Newspaper column widths were relatively small for a good reason.
I think most of the uses of simple statements should be on a single
line. I'd rather see just a few arguments on a single line than a
dozen though. Especially those with long identifiers, functions
with many arguments are just difficult to visually scan.
> But if we have just a couple of lines that are longer (in a file that
> is 3k+ lines), I'd rather not break those.
>
> I tend use "git grep" a lot, and it's much easier to see function
> argument use if it's all on one line.
>
> Of course, some function calls really are *so* long that they have to
> be broken up, but that's where the "if it's a couple of lines that go
> a bit over the 80 column limit..." exception basically comes in.
>
> Put another way: long lines definitely aren't good.

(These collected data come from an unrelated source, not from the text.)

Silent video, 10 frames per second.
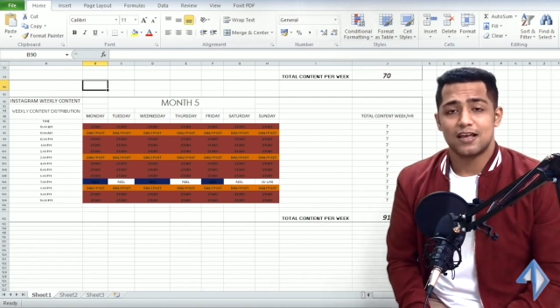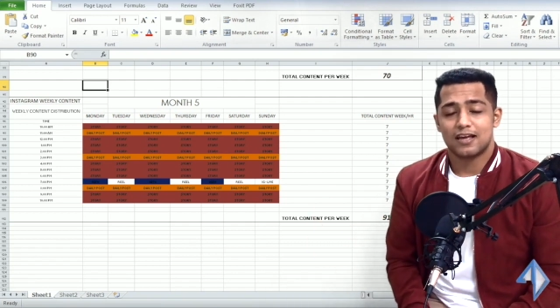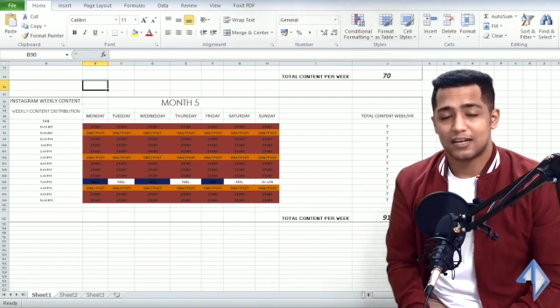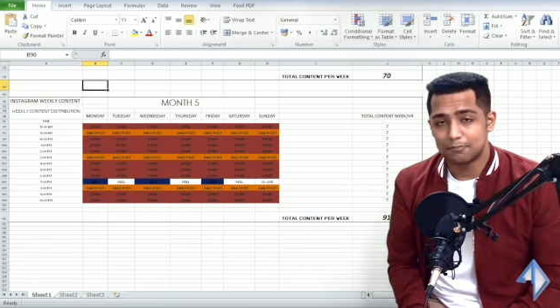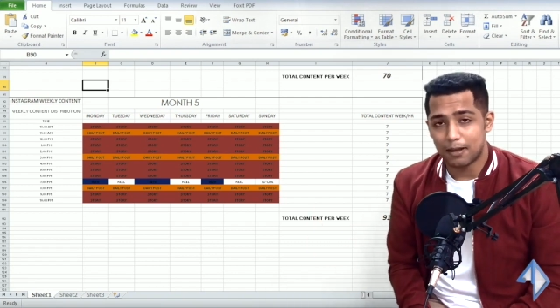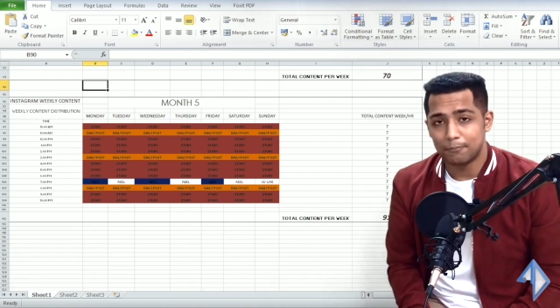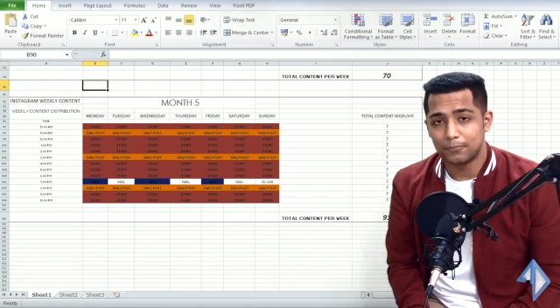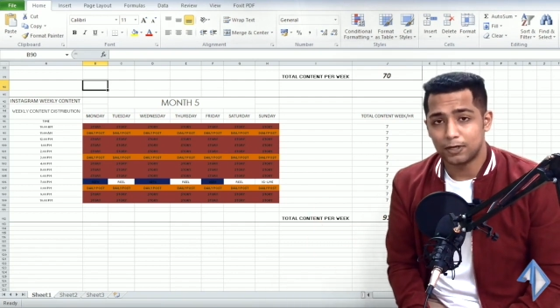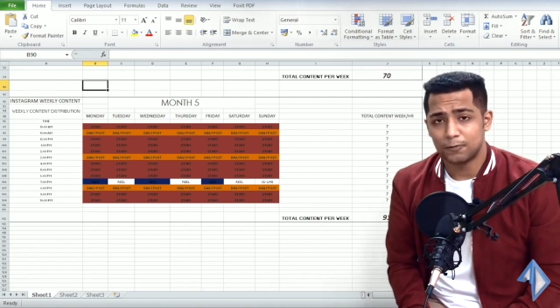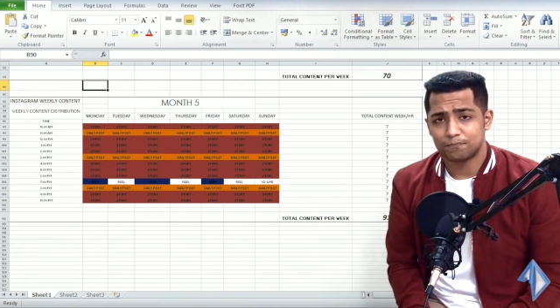
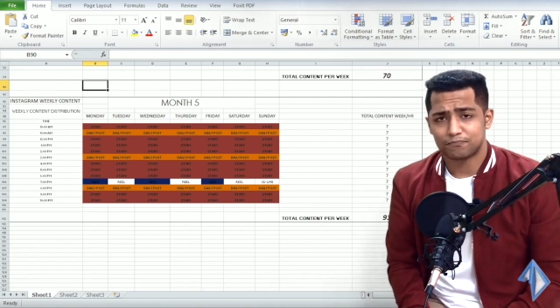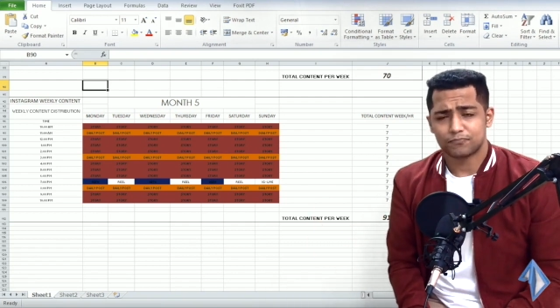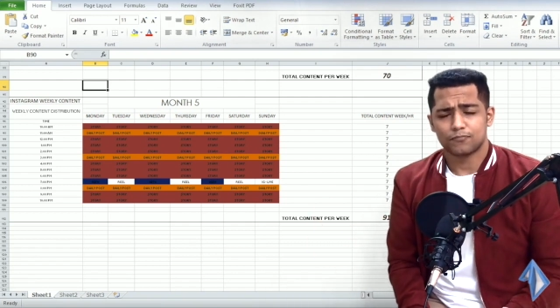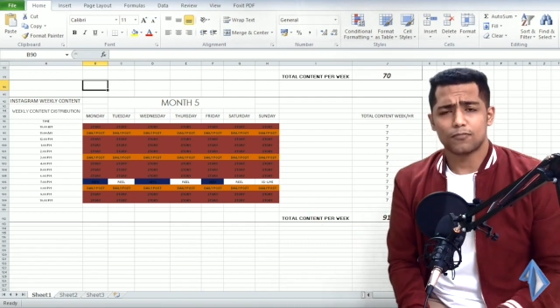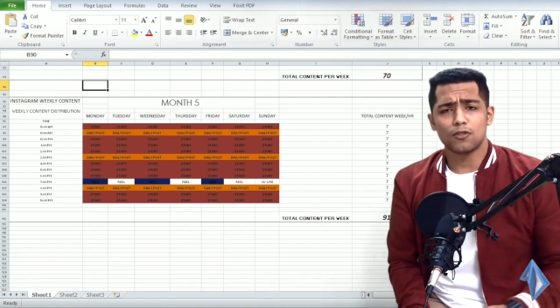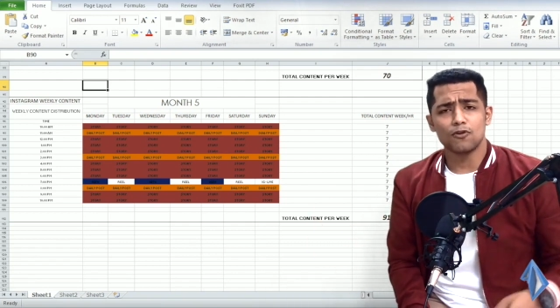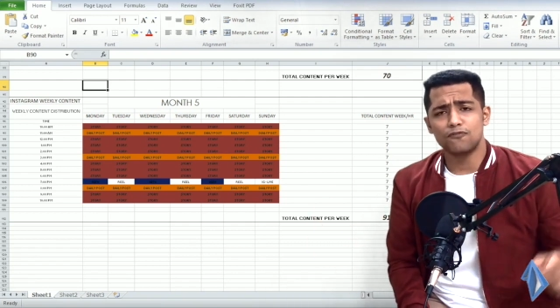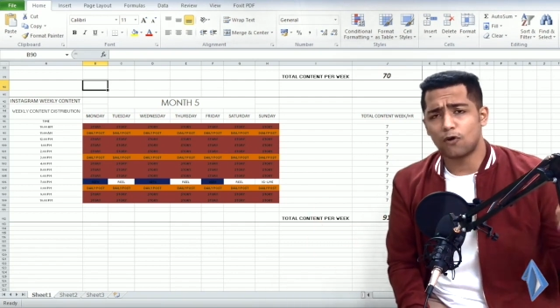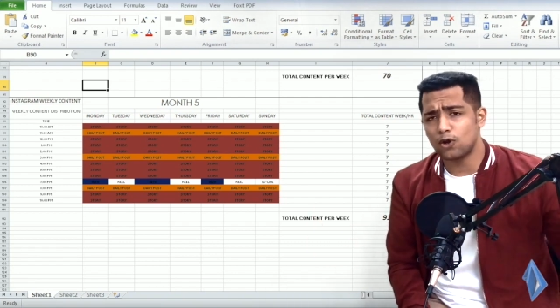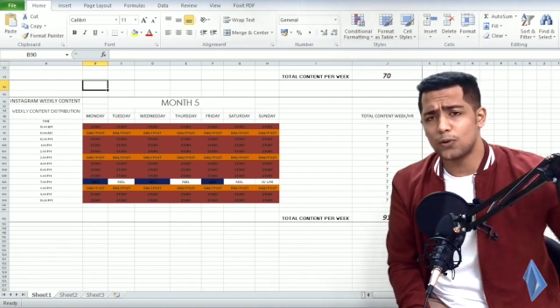Remember,
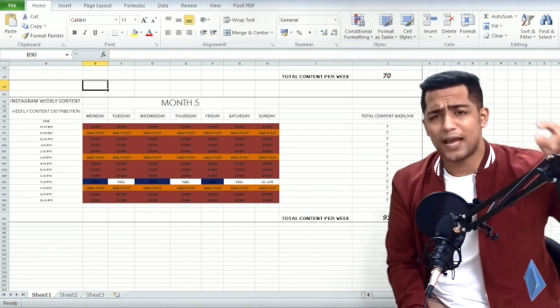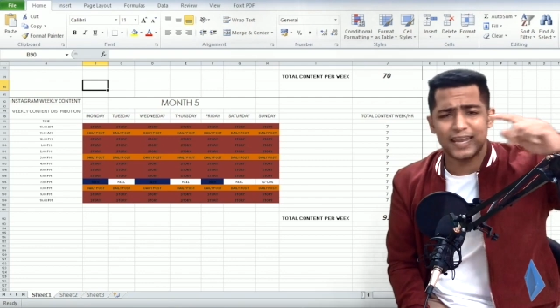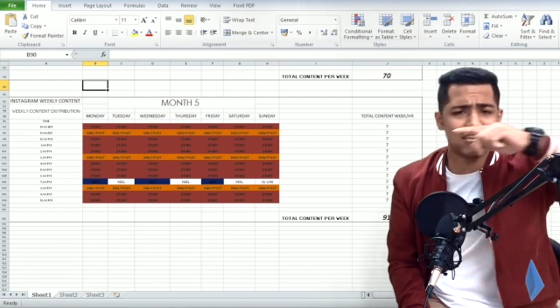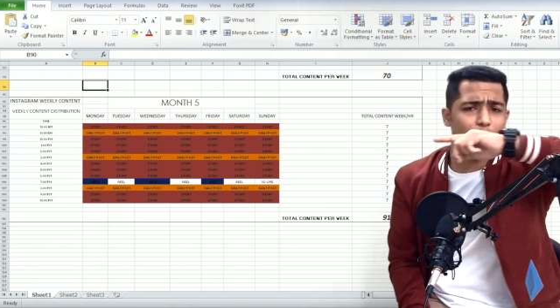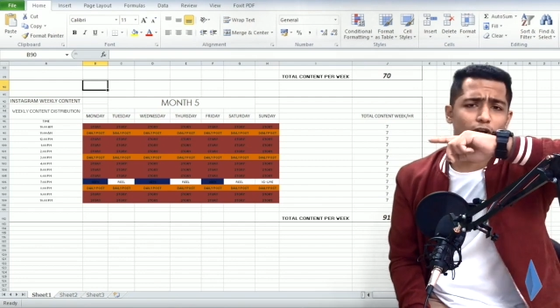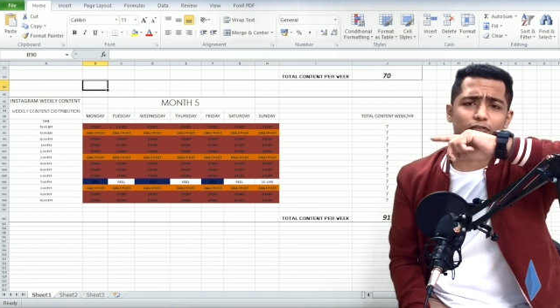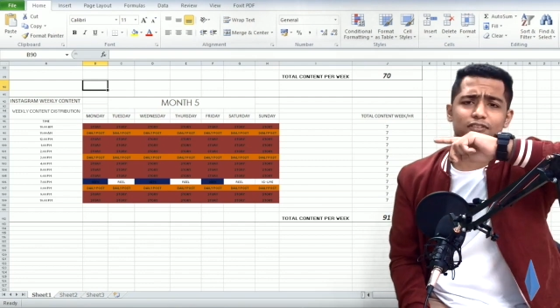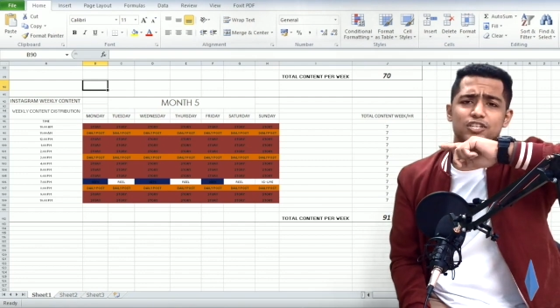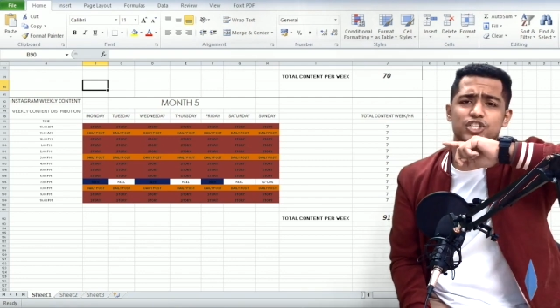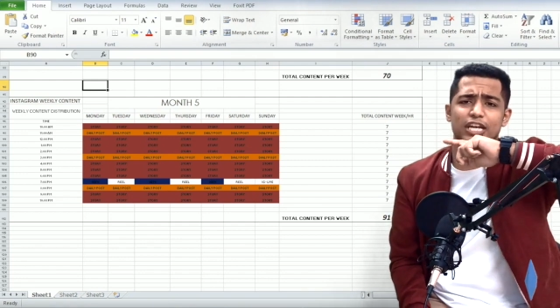follow any one of
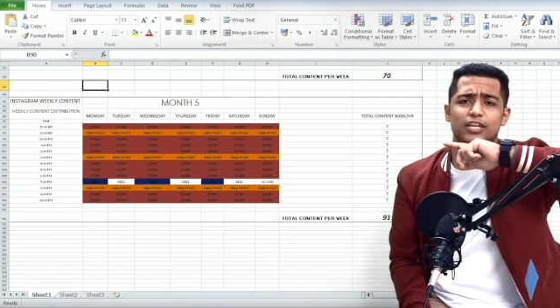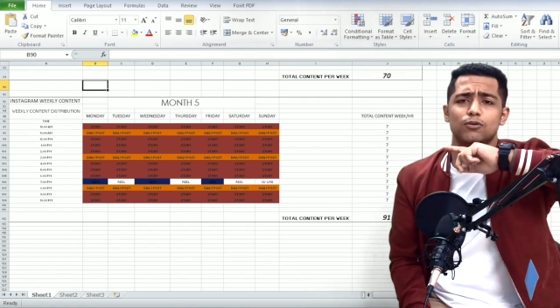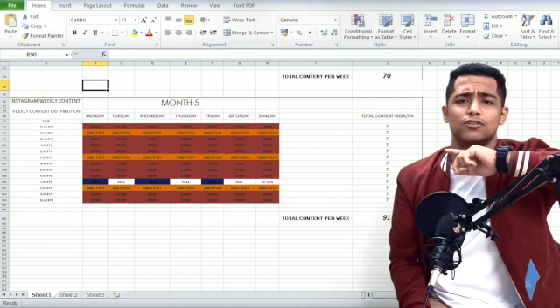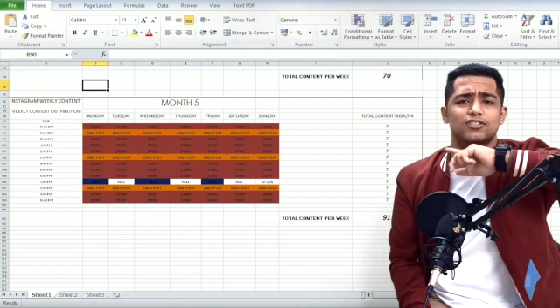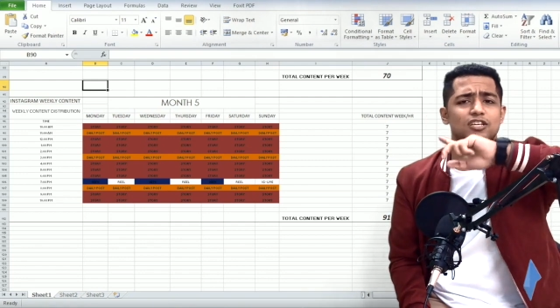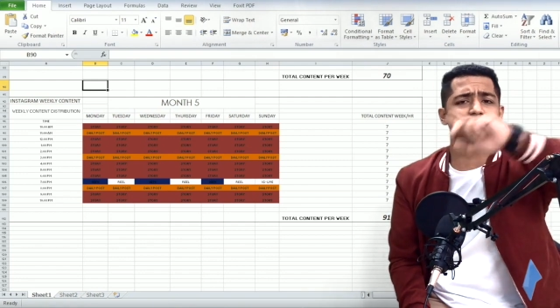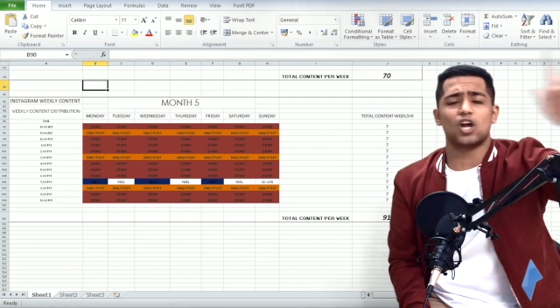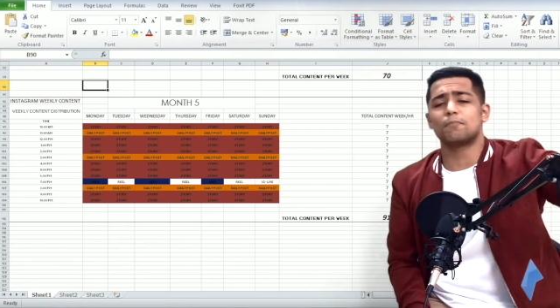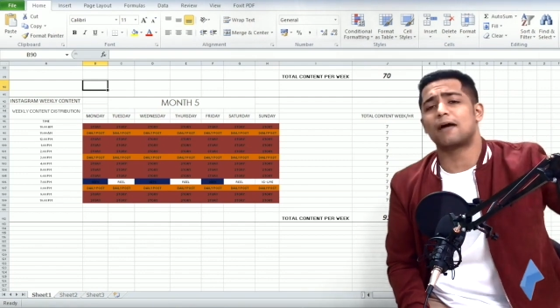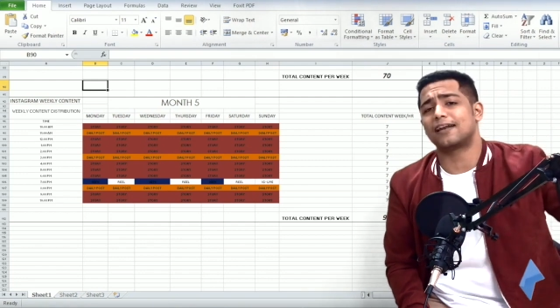these schedules. Does
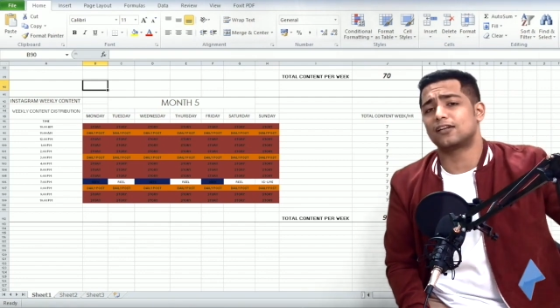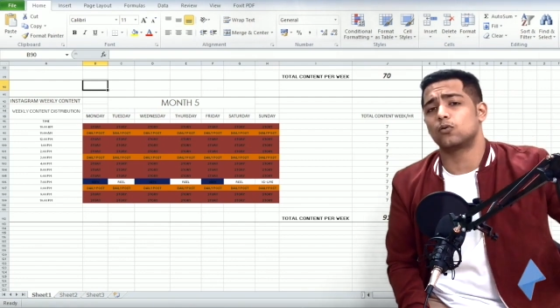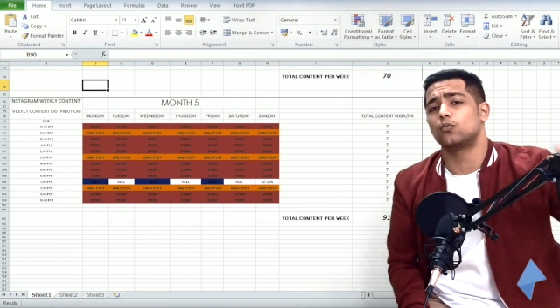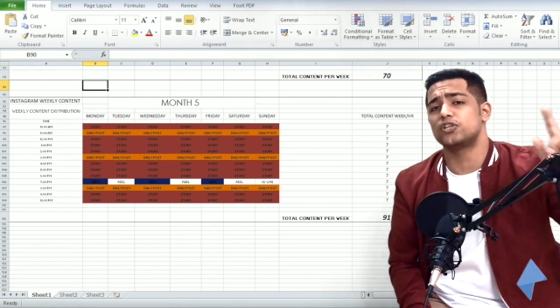not matter which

But breaking long
> lines has some downsides too, so there should be a balance between the
> two, rather than some black-and-white limit.
>
> In fact, we've seldom had cases where black-and-white limits work well.
One thing that _would_ be useful is some enhancement to git grep
that would look for multi-line statements more easily.
The git grep -P option doesn't span lines.
grep 2.5.4 was the last version that supported the -P option to
grep through for multiple lines.
It'd be nice to have something like
git grep --code_style=c90 --function <foo>
that'd show all multiple line uses/definitions/declarations of a
particular function.
I played with extending git grep a bit once, mostly to get the \s
mechanism to span lines. It kinda worked.
Still, it seems like real work to implement well.